**Task data**
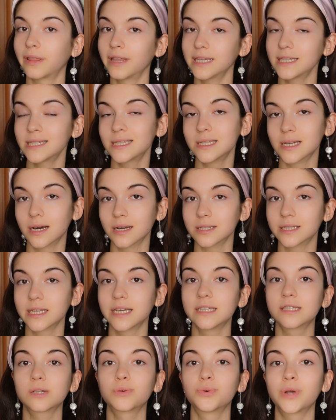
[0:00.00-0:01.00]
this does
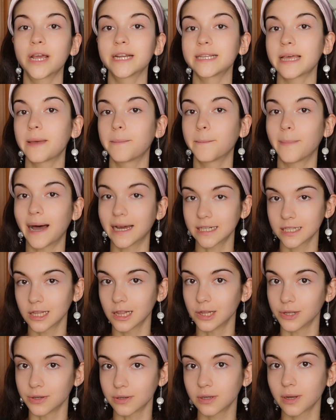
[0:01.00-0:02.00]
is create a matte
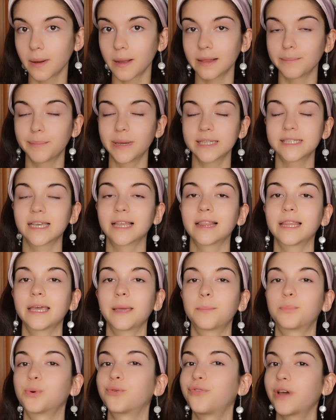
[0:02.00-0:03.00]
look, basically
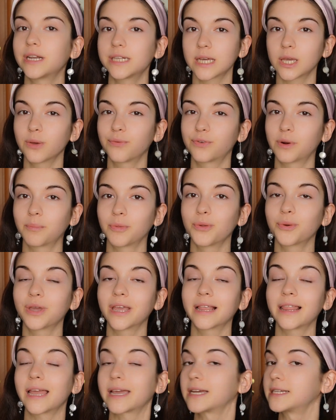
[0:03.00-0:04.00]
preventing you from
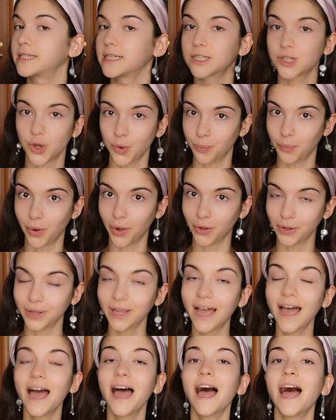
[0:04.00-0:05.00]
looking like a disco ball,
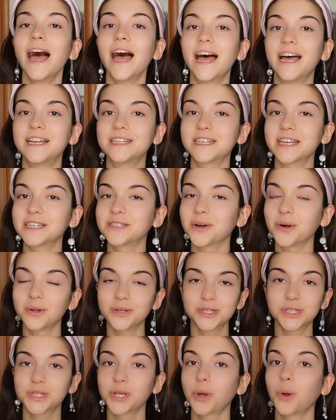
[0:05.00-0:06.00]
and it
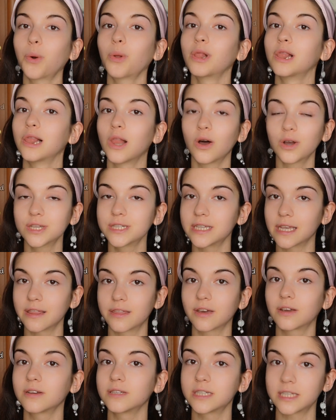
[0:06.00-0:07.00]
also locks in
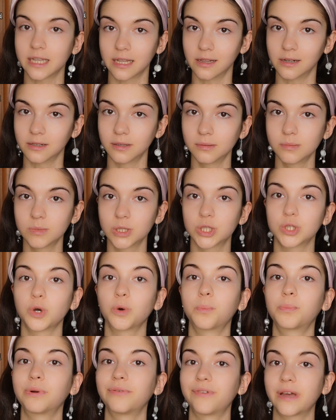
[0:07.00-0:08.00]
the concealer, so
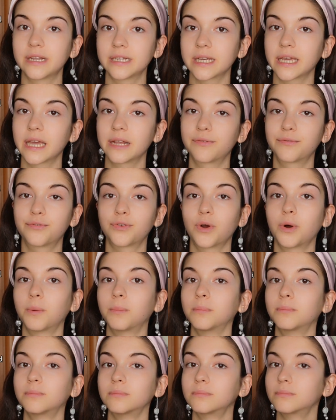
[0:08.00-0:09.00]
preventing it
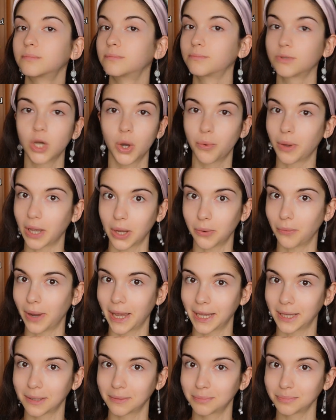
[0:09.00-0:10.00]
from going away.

**Aim of the task**
What is needed is a verbatim copy of the entries, leaving out any pictures.

**Solution to the exercise**
[0:00.00-0:01.00]
this does
[0:01.00-0:02.00]
is create a matte
[0:02.00-0:03.00]
look, basically
[0:03.00-0:04.00]
preventing you from
[0:04.00-0:05.00]
looking like a disco ball,
[0:05.00-0:06.00]
and it
[0:06.00-0:07.00]
also locks in
[0:07.00-0:08.00]
the concealer, so
[0:08.00-0:09.00]
preventing it
[0:09.00-0:10.00]
from going away.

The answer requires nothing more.